(Data extract)

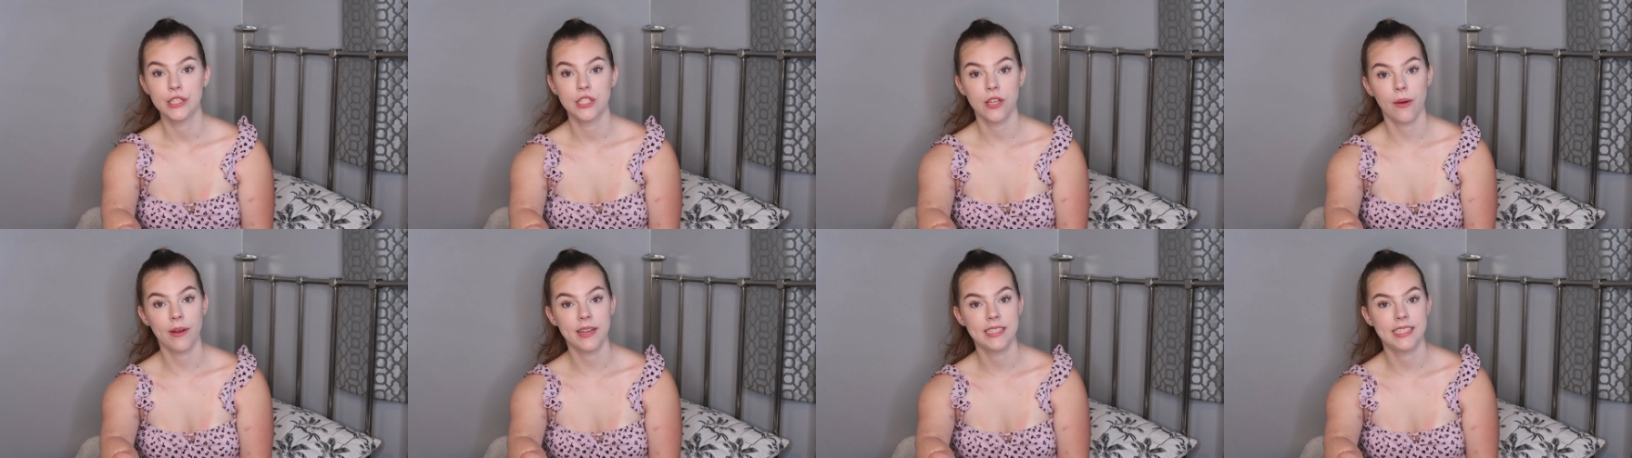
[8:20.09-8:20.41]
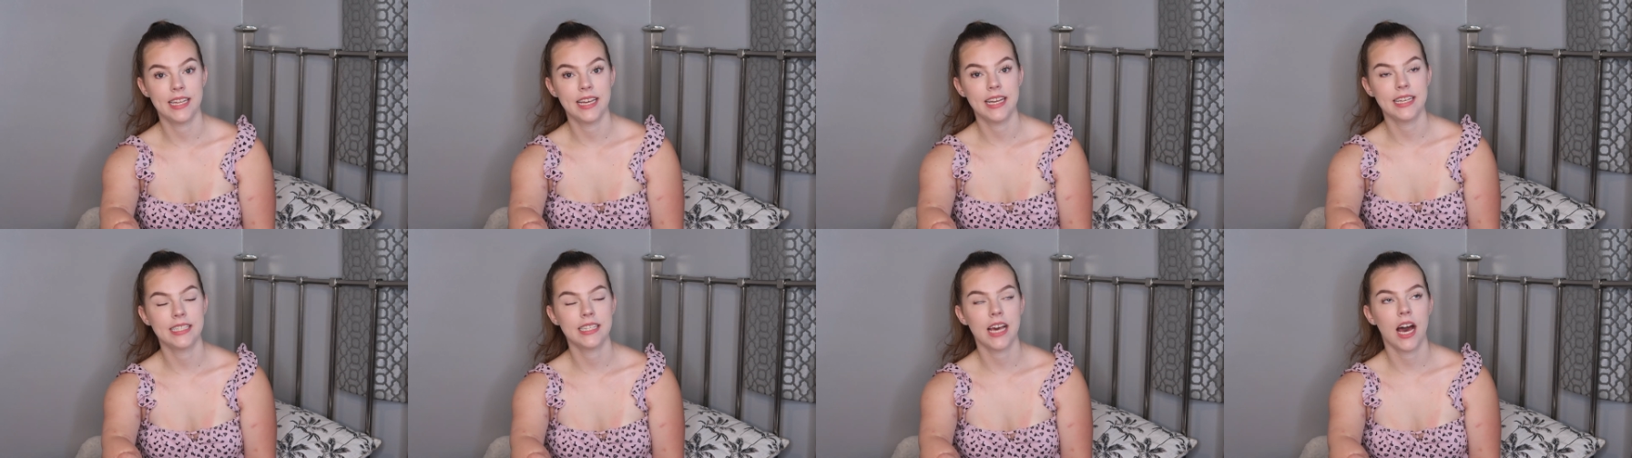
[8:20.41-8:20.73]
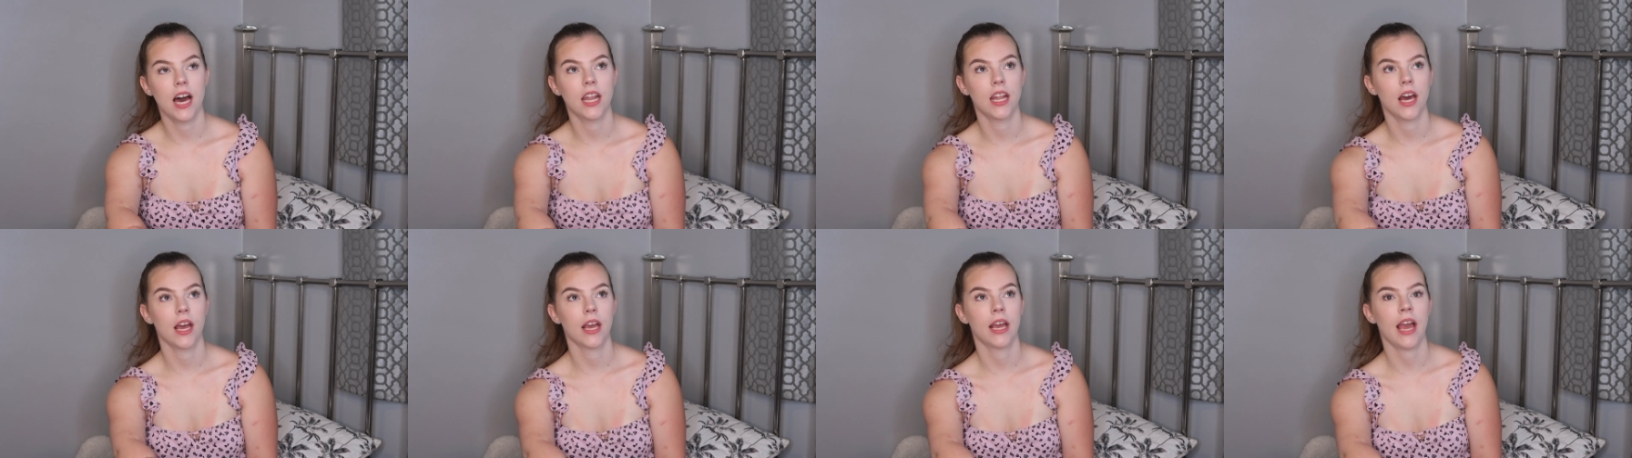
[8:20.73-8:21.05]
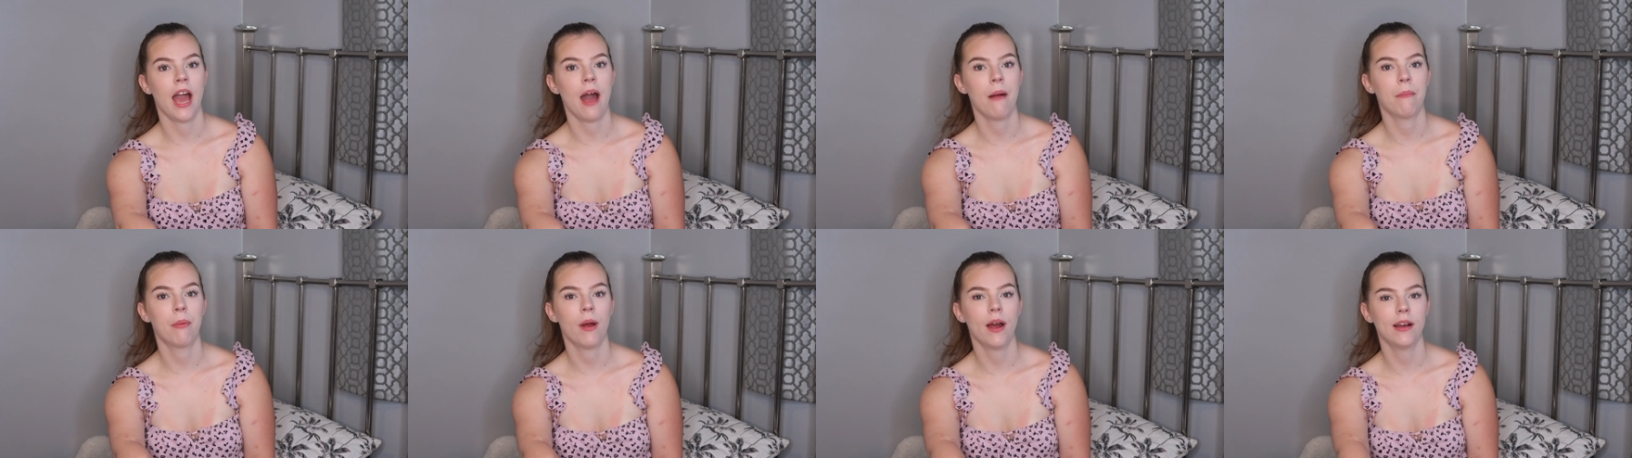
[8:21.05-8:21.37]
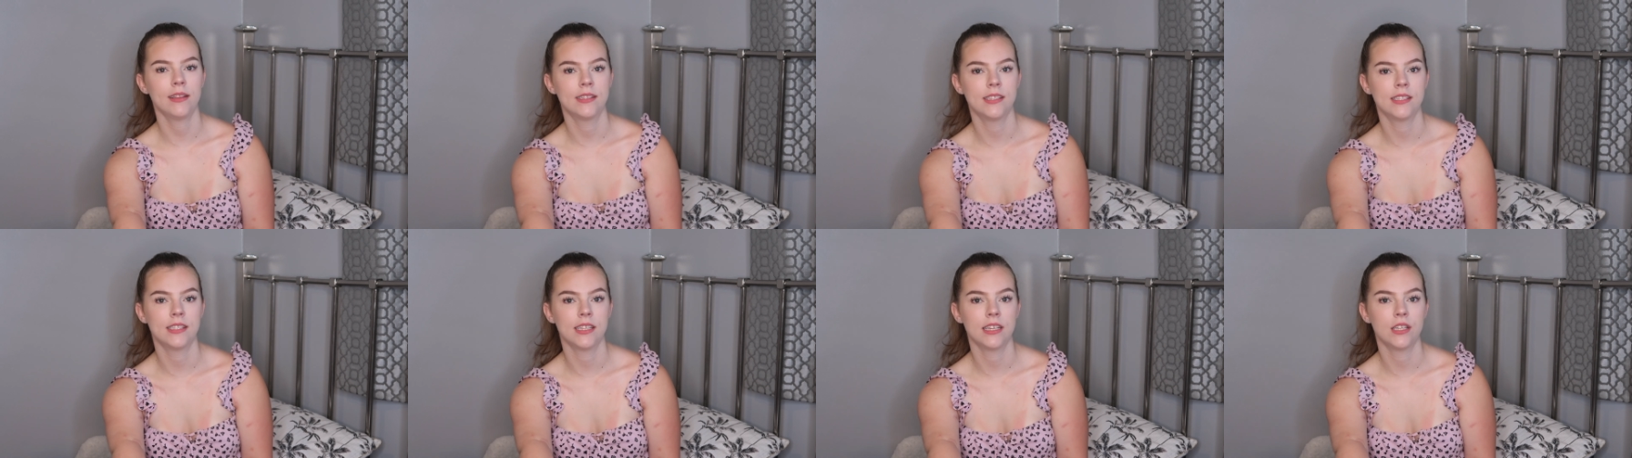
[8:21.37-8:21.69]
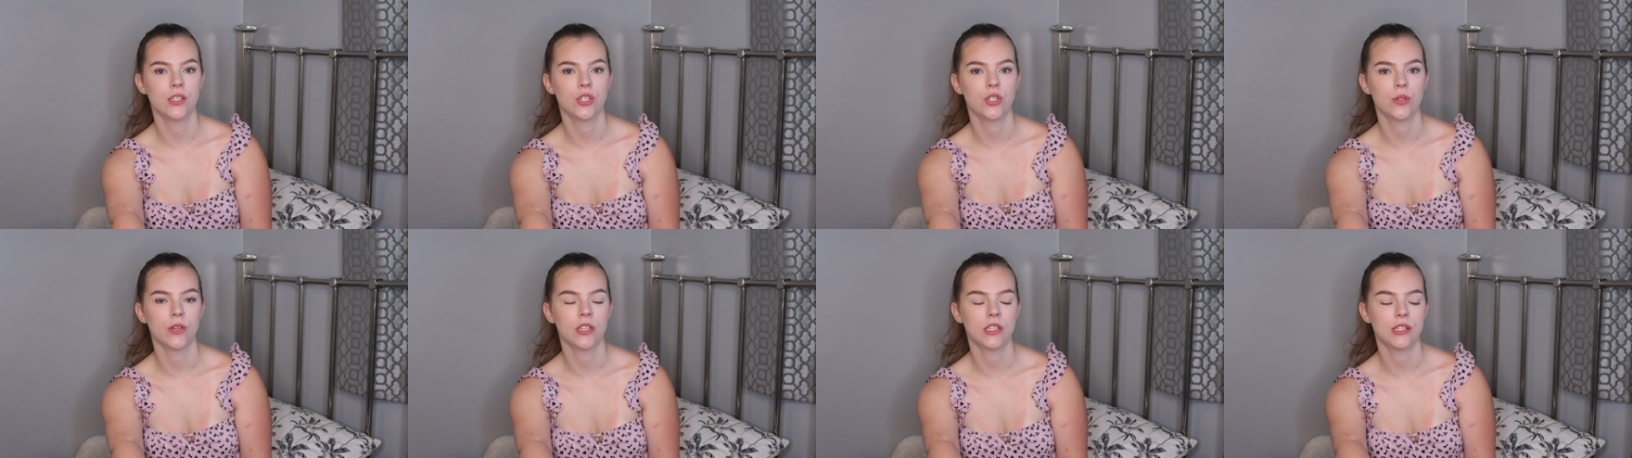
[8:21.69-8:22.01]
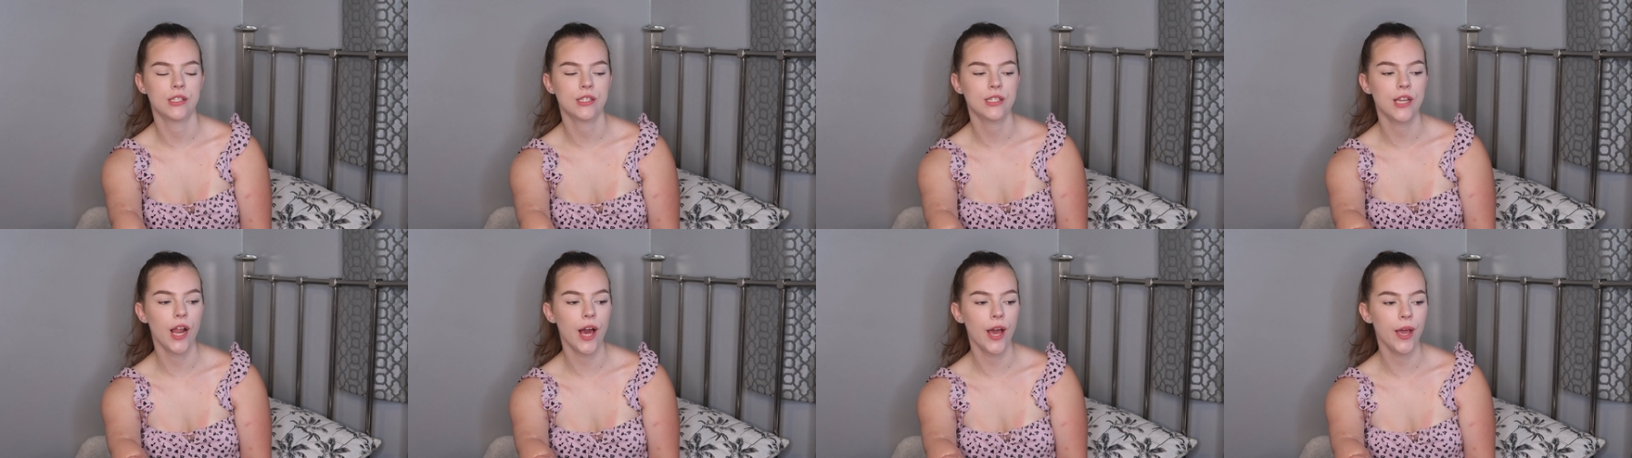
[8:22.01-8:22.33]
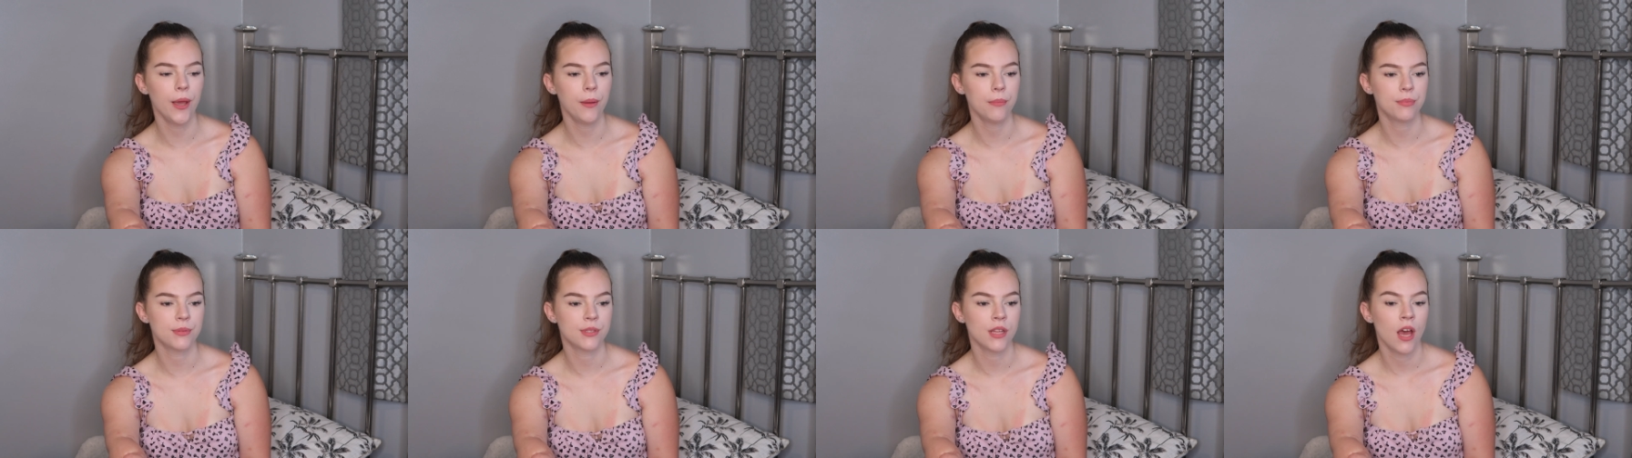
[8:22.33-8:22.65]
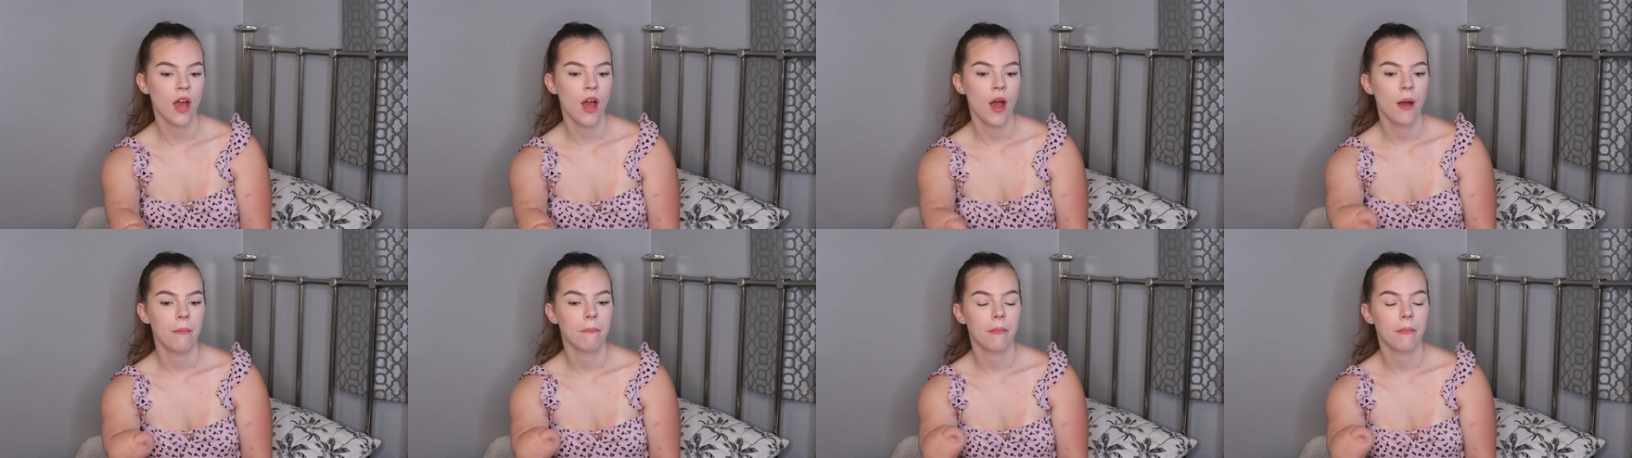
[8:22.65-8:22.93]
So I did, and I kept practicing doing slopes.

(End Data extract)

[Task goal]:
All of the data should come back exactly as written, but without pictures.

[Reply]:
[8:20.09-8:20.41]
[8:20.41-8:20.73]
[8:20.73-8:21.05]
[8:21.05-8:21.37]
[8:21.37-8:21.69]
[8:21.69-8:22.01]
[8:22.01-8:22.33]
[8:22.33-8:22.65]
[8:22.65-8:22.93]
So I did, and I kept practicing doing slopes.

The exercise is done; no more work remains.